● **RAW DATA**:
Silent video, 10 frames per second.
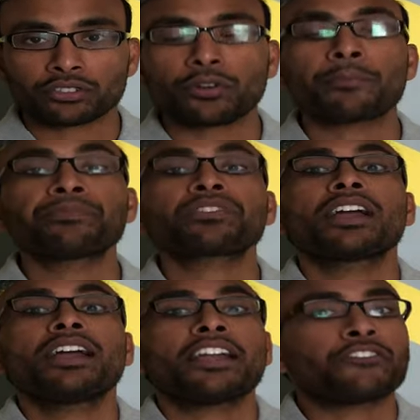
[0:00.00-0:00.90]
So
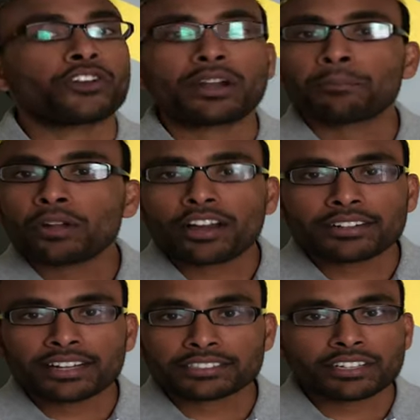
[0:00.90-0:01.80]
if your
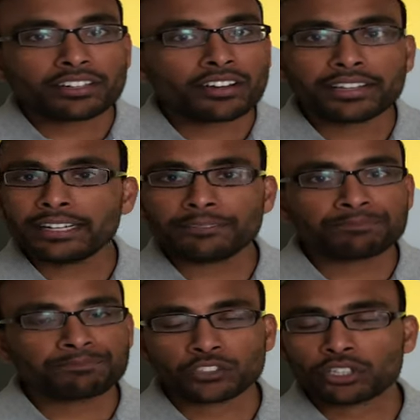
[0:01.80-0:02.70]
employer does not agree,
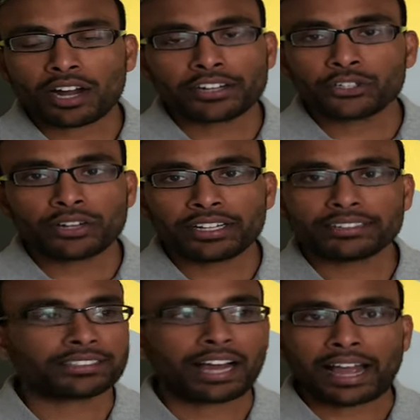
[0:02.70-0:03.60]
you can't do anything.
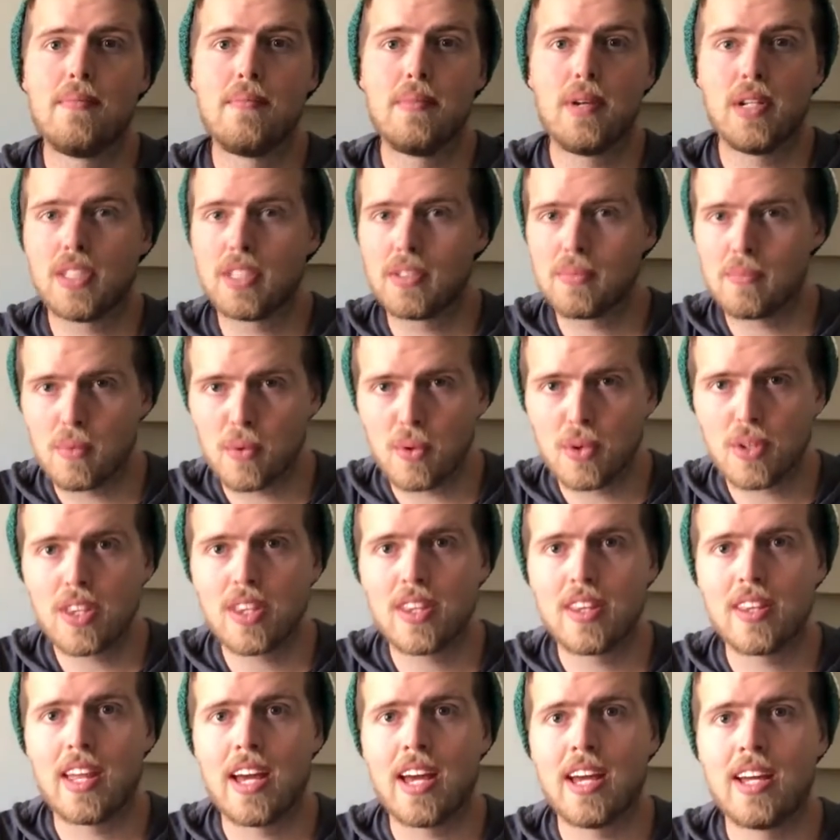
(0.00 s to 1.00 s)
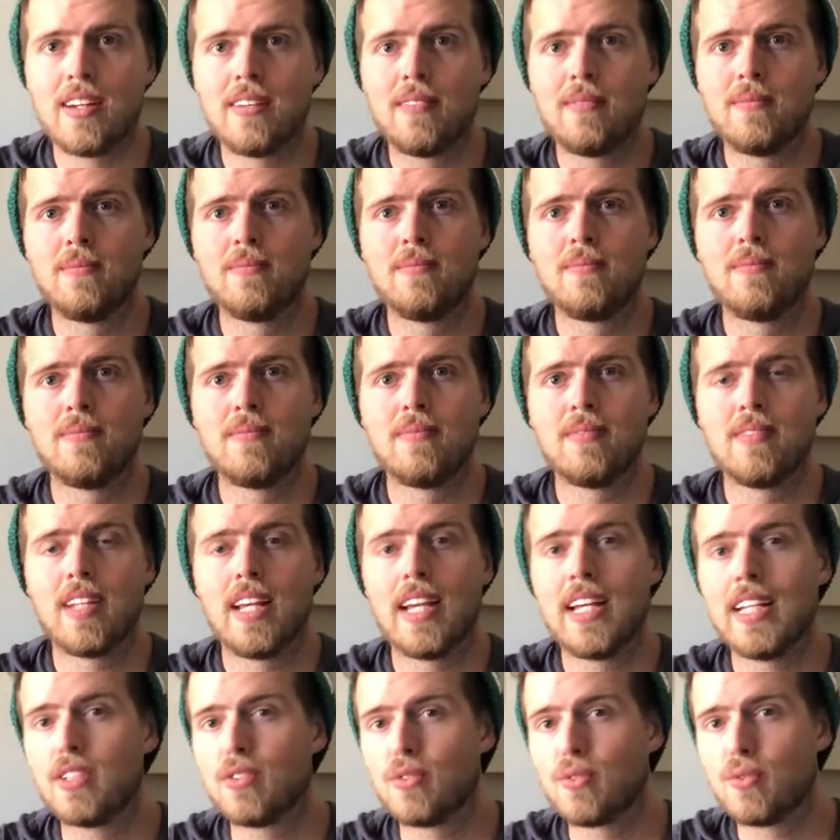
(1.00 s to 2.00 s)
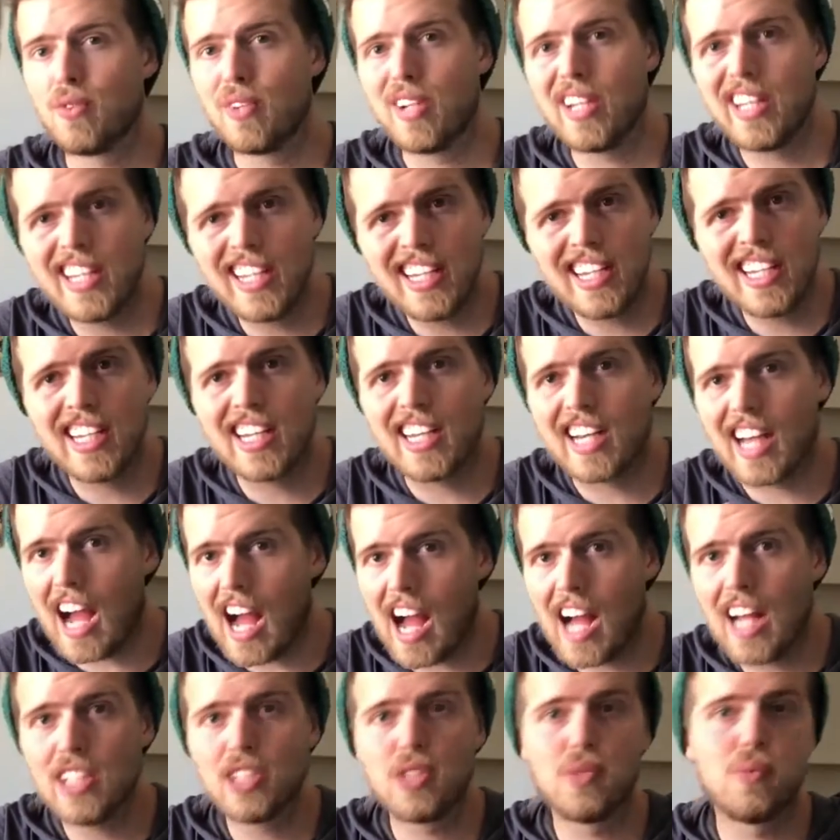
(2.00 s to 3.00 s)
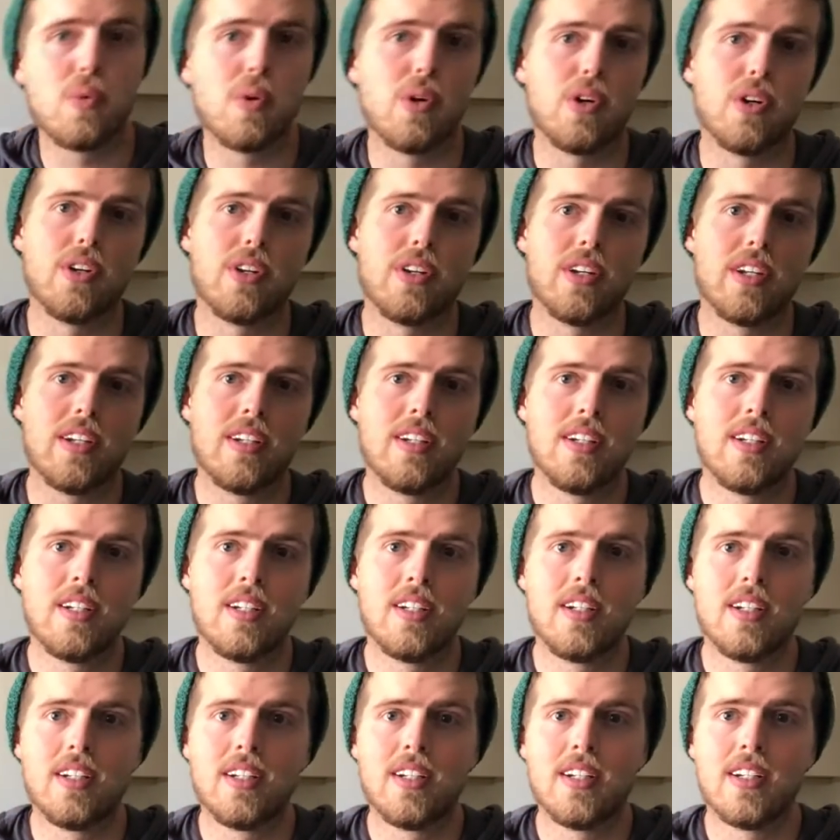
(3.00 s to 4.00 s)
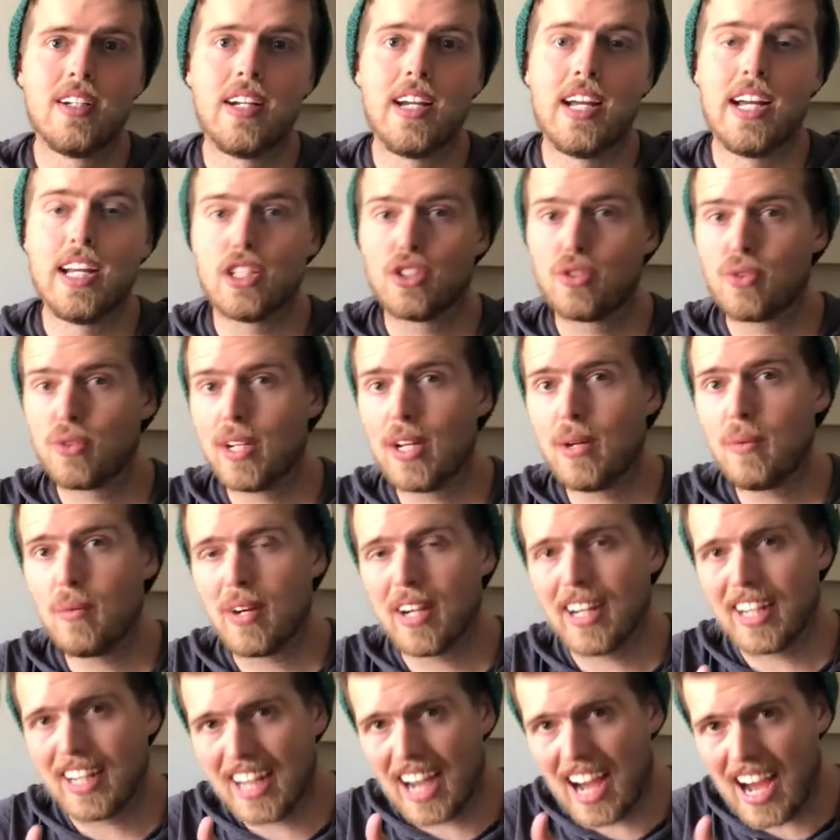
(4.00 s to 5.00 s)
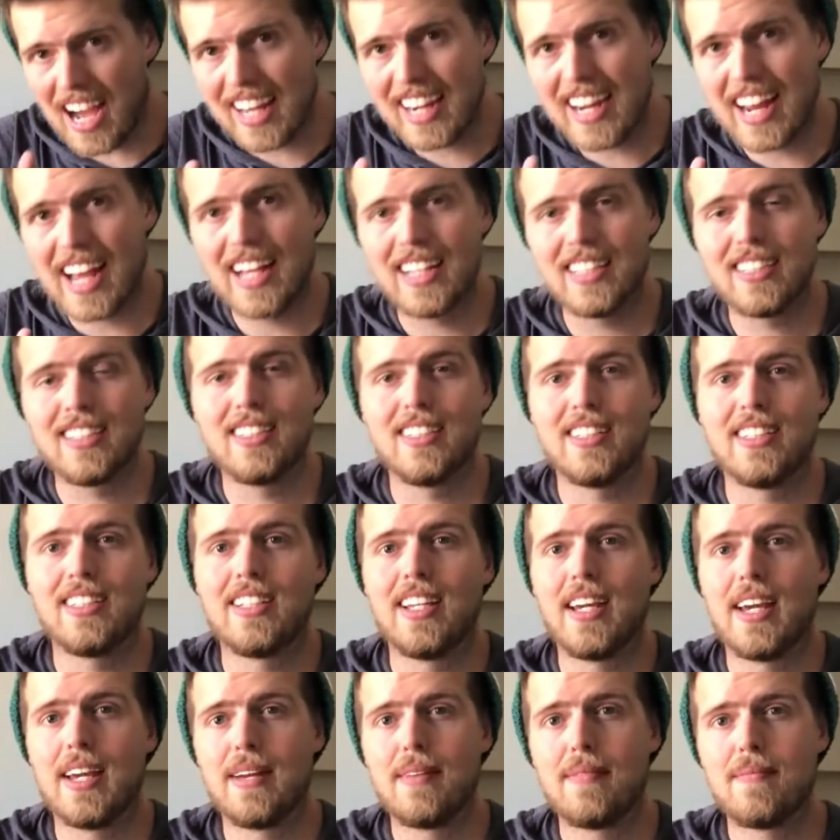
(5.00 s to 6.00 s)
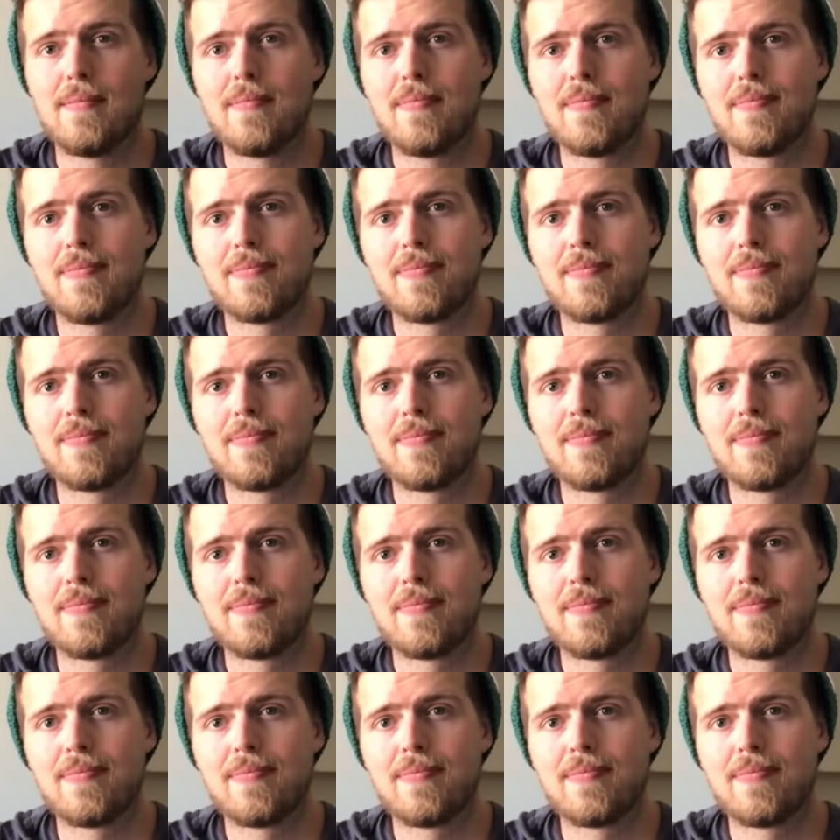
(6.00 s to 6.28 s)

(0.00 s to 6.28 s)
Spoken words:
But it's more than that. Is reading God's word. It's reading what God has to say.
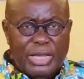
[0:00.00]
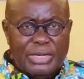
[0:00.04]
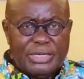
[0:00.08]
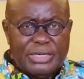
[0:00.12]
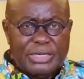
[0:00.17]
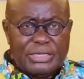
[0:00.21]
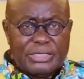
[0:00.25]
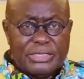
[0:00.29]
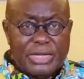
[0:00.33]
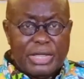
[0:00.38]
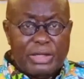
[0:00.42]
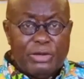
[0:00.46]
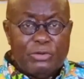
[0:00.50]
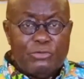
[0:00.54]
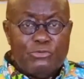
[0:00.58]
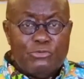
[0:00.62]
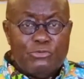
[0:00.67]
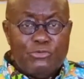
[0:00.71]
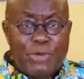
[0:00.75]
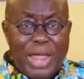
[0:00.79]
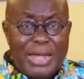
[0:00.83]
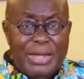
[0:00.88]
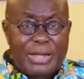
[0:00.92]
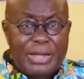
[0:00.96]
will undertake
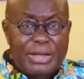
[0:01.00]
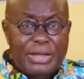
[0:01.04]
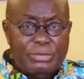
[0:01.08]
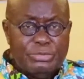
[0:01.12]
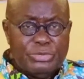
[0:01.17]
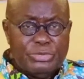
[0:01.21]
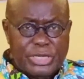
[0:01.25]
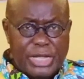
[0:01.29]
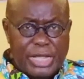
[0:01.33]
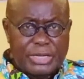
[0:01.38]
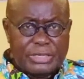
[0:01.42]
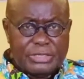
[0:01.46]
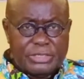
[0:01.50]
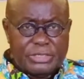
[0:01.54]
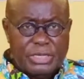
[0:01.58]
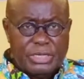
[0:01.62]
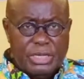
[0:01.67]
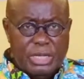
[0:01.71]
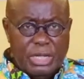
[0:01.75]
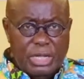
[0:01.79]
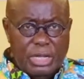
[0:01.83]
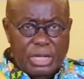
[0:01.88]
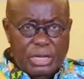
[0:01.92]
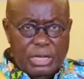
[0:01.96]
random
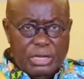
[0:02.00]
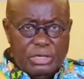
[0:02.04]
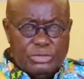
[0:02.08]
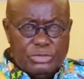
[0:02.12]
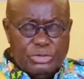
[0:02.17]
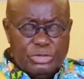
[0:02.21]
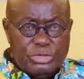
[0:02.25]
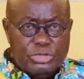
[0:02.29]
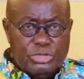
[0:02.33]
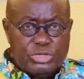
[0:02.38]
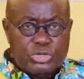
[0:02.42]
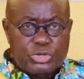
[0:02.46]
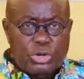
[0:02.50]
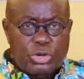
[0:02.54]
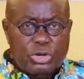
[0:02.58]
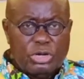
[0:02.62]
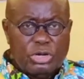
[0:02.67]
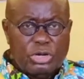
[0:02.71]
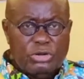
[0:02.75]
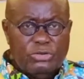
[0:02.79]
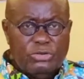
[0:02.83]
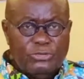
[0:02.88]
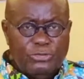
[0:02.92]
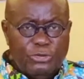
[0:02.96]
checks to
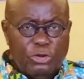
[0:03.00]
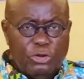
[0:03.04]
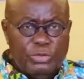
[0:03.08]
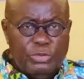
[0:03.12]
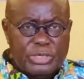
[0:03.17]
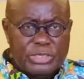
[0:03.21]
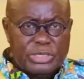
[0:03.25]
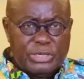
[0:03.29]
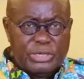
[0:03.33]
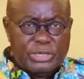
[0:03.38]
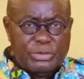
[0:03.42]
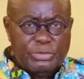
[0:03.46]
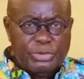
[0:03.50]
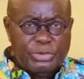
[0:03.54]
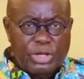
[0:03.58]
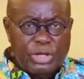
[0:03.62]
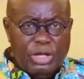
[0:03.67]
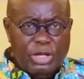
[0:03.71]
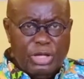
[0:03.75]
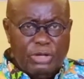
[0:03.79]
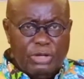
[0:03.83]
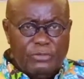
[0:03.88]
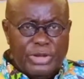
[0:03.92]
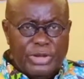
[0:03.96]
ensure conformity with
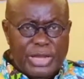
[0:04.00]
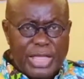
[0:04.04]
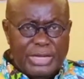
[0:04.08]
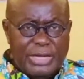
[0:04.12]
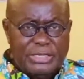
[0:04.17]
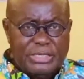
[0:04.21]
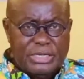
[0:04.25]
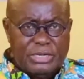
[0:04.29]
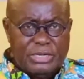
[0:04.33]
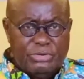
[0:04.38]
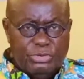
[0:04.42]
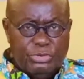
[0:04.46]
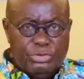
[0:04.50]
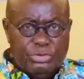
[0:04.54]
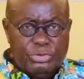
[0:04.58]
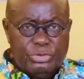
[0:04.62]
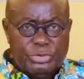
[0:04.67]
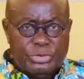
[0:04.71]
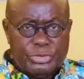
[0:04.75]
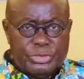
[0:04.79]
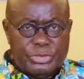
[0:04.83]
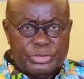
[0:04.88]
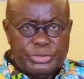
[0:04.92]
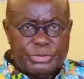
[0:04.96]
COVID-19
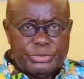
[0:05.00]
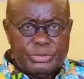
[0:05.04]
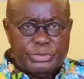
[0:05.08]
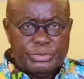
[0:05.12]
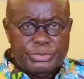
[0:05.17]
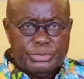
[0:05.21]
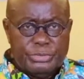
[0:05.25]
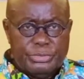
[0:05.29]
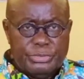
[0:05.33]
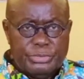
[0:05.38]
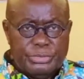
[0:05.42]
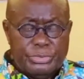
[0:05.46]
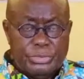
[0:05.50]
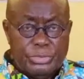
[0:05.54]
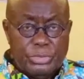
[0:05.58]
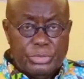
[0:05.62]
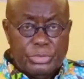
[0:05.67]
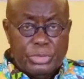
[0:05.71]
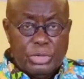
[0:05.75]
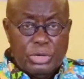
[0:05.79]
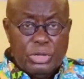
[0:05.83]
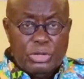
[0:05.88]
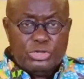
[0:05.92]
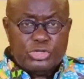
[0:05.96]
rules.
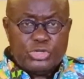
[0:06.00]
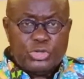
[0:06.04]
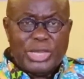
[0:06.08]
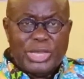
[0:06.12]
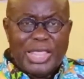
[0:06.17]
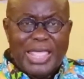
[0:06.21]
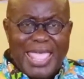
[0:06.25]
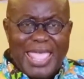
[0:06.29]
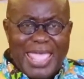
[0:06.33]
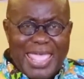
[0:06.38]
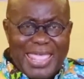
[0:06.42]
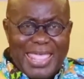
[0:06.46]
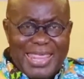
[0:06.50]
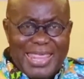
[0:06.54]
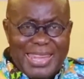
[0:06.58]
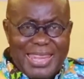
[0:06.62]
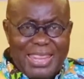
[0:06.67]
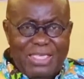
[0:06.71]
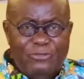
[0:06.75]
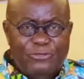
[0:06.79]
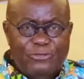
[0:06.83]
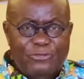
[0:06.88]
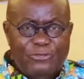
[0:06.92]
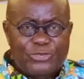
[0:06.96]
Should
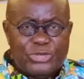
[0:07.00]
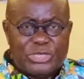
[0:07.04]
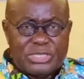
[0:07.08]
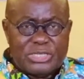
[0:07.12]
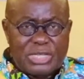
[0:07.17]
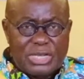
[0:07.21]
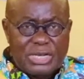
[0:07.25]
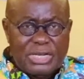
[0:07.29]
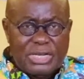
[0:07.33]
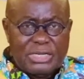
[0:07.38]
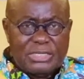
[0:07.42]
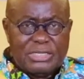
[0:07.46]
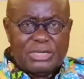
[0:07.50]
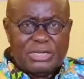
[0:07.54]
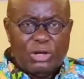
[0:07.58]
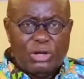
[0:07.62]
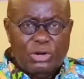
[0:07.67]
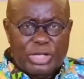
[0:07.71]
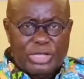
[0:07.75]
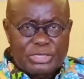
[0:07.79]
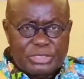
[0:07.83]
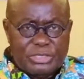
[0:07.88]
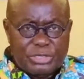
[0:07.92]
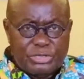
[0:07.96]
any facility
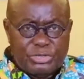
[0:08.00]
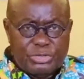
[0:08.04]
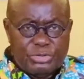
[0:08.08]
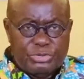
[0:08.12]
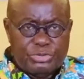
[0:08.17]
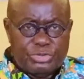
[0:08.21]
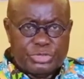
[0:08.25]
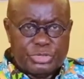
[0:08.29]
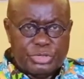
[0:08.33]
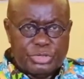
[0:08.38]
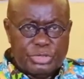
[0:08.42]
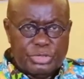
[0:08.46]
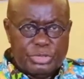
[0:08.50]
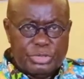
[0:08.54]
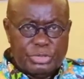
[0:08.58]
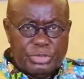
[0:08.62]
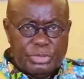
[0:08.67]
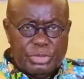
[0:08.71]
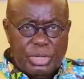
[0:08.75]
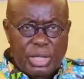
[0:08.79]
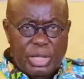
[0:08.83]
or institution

● **YOUR TASK**: Return the records above verbatim, leaving out images.

● **EXERCISE SOLUTION**:
Silent video, 10 frames per second.
[0:00.00-0:00.90]
So
[0:00.90-0:01.80]
if your
[0:01.80-0:02.70]
employer does not agree,
[0:02.70-0:03.60]
you can't do anything.
(0.00 s to 1.00 s)
(1.00 s to 2.00 s)
(2.00 s to 3.00 s)
(3.00 s to 4.00 s)
(4.00 s to 5.00 s)
(5.00 s to 6.00 s)
(6.00 s to 6.28 s)

(0.00 s to 6.28 s)
Spoken words:
But it's more than that. Is reading God's word. It's reading what God has to say.
[0:00.00]
[0:00.04]
[0:00.08]
[0:00.12]
[0:00.17]
[0:00.21]
[0:00.25]
[0:00.29]
[0:00.33]
[0:00.38]
[0:00.42]
[0:00.46]
[0:00.50]
[0:00.54]
[0:00.58]
[0:00.62]
[0:00.67]
[0:00.71]
[0:00.75]
[0:00.79]
[0:00.83]
[0:00.88]
[0:00.92]
[0:00.96]
will undertake
[0:01.00]
[0:01.04]
[0:01.08]
[0:01.12]
[0:01.17]
[0:01.21]
[0:01.25]
[0:01.29]
[0:01.33]
[0:01.38]
[0:01.42]
[0:01.46]
[0:01.50]
[0:01.54]
[0:01.58]
[0:01.62]
[0:01.67]
[0:01.71]
[0:01.75]
[0:01.79]
[0:01.83]
[0:01.88]
[0:01.92]
[0:01.96]
random
[0:02.00]
[0:02.04]
[0:02.08]
[0:02.12]
[0:02.17]
[0:02.21]
[0:02.25]
[0:02.29]
[0:02.33]
[0:02.38]
[0:02.42]
[0:02.46]
[0:02.50]
[0:02.54]
[0:02.58]
[0:02.62]
[0:02.67]
[0:02.71]
[0:02.75]
[0:02.79]
[0:02.83]
[0:02.88]
[0:02.92]
[0:02.96]
checks to
[0:03.00]
[0:03.04]
[0:03.08]
[0:03.12]
[0:03.17]
[0:03.21]
[0:03.25]
[0:03.29]
[0:03.33]
[0:03.38]
[0:03.42]
[0:03.46]
[0:03.50]
[0:03.54]
[0:03.58]
[0:03.62]
[0:03.67]
[0:03.71]
[0:03.75]
[0:03.79]
[0:03.83]
[0:03.88]
[0:03.92]
[0:03.96]
ensure conformity with
[0:04.00]
[0:04.04]
[0:04.08]
[0:04.12]
[0:04.17]
[0:04.21]
[0:04.25]
[0:04.29]
[0:04.33]
[0:04.38]
[0:04.42]
[0:04.46]
[0:04.50]
[0:04.54]
[0:04.58]
[0:04.62]
[0:04.67]
[0:04.71]
[0:04.75]
[0:04.79]
[0:04.83]
[0:04.88]
[0:04.92]
[0:04.96]
COVID-19
[0:05.00]
[0:05.04]
[0:05.08]
[0:05.12]
[0:05.17]
[0:05.21]
[0:05.25]
[0:05.29]
[0:05.33]
[0:05.38]
[0:05.42]
[0:05.46]
[0:05.50]
[0:05.54]
[0:05.58]
[0:05.62]
[0:05.67]
[0:05.71]
[0:05.75]
[0:05.79]
[0:05.83]
[0:05.88]
[0:05.92]
[0:05.96]
rules.
[0:06.00]
[0:06.04]
[0:06.08]
[0:06.12]
[0:06.17]
[0:06.21]
[0:06.25]
[0:06.29]
[0:06.33]
[0:06.38]
[0:06.42]
[0:06.46]
[0:06.50]
[0:06.54]
[0:06.58]
[0:06.62]
[0:06.67]
[0:06.71]
[0:06.75]
[0:06.79]
[0:06.83]
[0:06.88]
[0:06.92]
[0:06.96]
Should
[0:07.00]
[0:07.04]
[0:07.08]
[0:07.12]
[0:07.17]
[0:07.21]
[0:07.25]
[0:07.29]
[0:07.33]
[0:07.38]
[0:07.42]
[0:07.46]
[0:07.50]
[0:07.54]
[0:07.58]
[0:07.62]
[0:07.67]
[0:07.71]
[0:07.75]
[0:07.79]
[0:07.83]
[0:07.88]
[0:07.92]
[0:07.96]
any facility
[0:08.00]
[0:08.04]
[0:08.08]
[0:08.12]
[0:08.17]
[0:08.21]
[0:08.25]
[0:08.29]
[0:08.33]
[0:08.38]
[0:08.42]
[0:08.46]
[0:08.50]
[0:08.54]
[0:08.58]
[0:08.62]
[0:08.67]
[0:08.71]
[0:08.75]
[0:08.79]
[0:08.83]
or institution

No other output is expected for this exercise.